Contrecarrant les tendances à l’extinction, les grands animaux d’Asie prospèrent aux côtés des humains
La mégafaune, c’est-à-dire les grands animaux comme les éléphants, les gorilles et les tigres sont parmi les plus touchés par la crise de la biodiversité dans le monde. La situation est généralement pire dans les habitats proches des humains, en raison de la chasse et de la dégradation de l’habitat causée par le développement humain. Toutefois, il existe des exceptions à la règle : plusieurs grands animaux prospèrent aux côtés des humains dans certaines régions d’Asie.
Image d’entête : un tigre de Sumatra à la lisière de la forêt. (Université du Queensland/ Matthew Luskin)
L’étude contredit une idée reçue selon laquelle la proximité des humains est incompatible avec la conservation des animaux. Les chercheurs de l’université du Queensland (Australie) ont voulu vérifier si les tendances mondiales en matière d’extinction de la mégafaune étaient observables chez les plus grands vertébrés d’Asie du Sud-Est. Il s’agissait notamment de vérifier si les grandes espèces étaient plus menacées que les petites et si la pression humaine et la déforestation affectaient la mégafaune.
Alors que l’on suppose généralement que la mégafaune reste confinée dans des zones reculées, telles que des forêts intactes, , les chercheurs indiquent qu’il existe de nombreux exemples en Asie du Sud de petites zones protégées à proximité des habitations humaines qui présentent une grande richesse en mégafaune. Cette situation est dans certains cas liée à une meilleure protection des animaux et à des activités de surveillance et de tourisme.
Rhinocéros au Népal près de bâtiments. (Université du Queensland/ Matthew Luskin)
Selon Matthew Luskin, auteur de l’étude (lien plus bas) :
Nous avons testé si les grands animaux d’Asie présentaient des tendances cohérentes en matière d’extinction à la fois à l’époque préhistorique et à l’époque moderne et si les parcs des temps modernes qui étaient similaires en termes de taille et d’écologie conservaient des ensembles similaires d’espèces. Nous avons également examiné si les solutions modernes dépendaient de la qualité de l’habitat et de l’homme.
Les chercheurs ont comparé les associations d’espèces sauvages préhistoriques issues d’études archéologiques aux résultats de leurs nouveaux travaux de terrain dans les forêts modernes. Ils se sont concentrés sur 14 espèces de la mégafaune dans 10 paysages de forêts tropicales d’Asie du Sud-Est et ils ont utilisé une synthèse des précédents relevés et de 21 nouvelles études de captage par caméra, dans l’espoir de mieux comprendre les tendances de la mégafaune en Asie.
Les chercheurs ont analysé des animaux à travers l’Asie à l’aide de caméras cachées, et ils ont capturé des séquences étonnantes. (Université du Queensland/ Matthew Luskin)
Ils ont constaté que les grandes espèces n’étaient pas plus menacées que les petites. C’était également le cas pour les carnivores par rapport aux herbivores. Ils ont également constaté que les pressions humaines et la déforestation étaient à l’origine des extinctions. Quatre des sites d’étude les plus dégradés ont connu 2,5 fois plus d’extinctions locales de mégafaune que les six sites les moins dégradés.
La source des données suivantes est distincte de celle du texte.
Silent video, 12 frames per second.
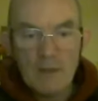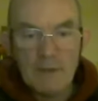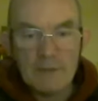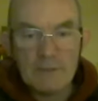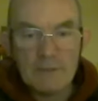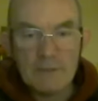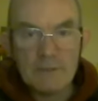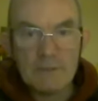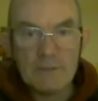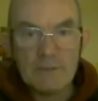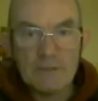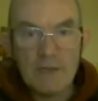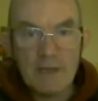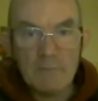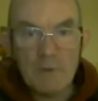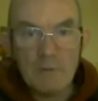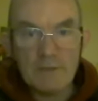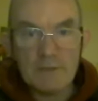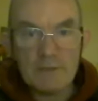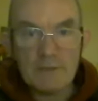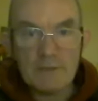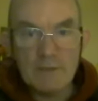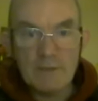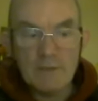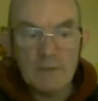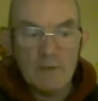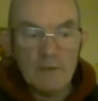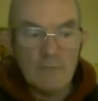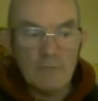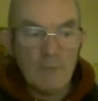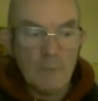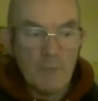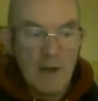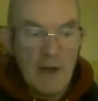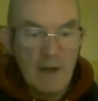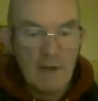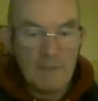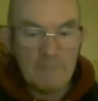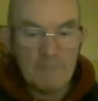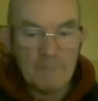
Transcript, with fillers: Let us take a moment for prayer.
Cependant, les chercheurs ont également constaté que l’abondance de quatre espèces spécifiques (tigres, éléphants d’Asie, sangliers et panthères nébuleuses) avait en fait augmenté dans les zones où les infrastructures humaines étaient plus importantes. Selon eux, cela remet en cause l’idée que les humains et la mégafaune sont incompatibles et montre que, dans de bonnes conditions, certains animaux peuvent vivre à proximité des humains.
Selon Zachary Amir, auteur de l’étude :
Nous avons montré que certaines espèces très menacées et charismatiques, telles que les tigres et les éléphants d’Asie, peuvent prospérer dans des zones dotées d’infrastructures humaines, mais il est important de noter que ces espèces ont besoin de se défendre contre les braconniers et que la chasse doit être fortement réglementée dans la région.
Les chercheurs espèrent maintenant comprendre l’impact de la disparition des espèces des sites étudiés sur la communauté sauvage dans son ensemble. Il s’agira notamment de vérifier si la disparition des prédateurs en Asie du Sud-Est entraîne des changements observables dans l’abondance et le comportement de leurs proies, afin d’en déduire des effets en cascade susceptibles de dégrader le fonctionnement des écosystèmes.
L’étude publiée dans Science Advances : Megafauna extinctions produce idiosyncratic Anthropocene assemblages et présentée sur le site de l’Université du Queensland : Avoiding extinction.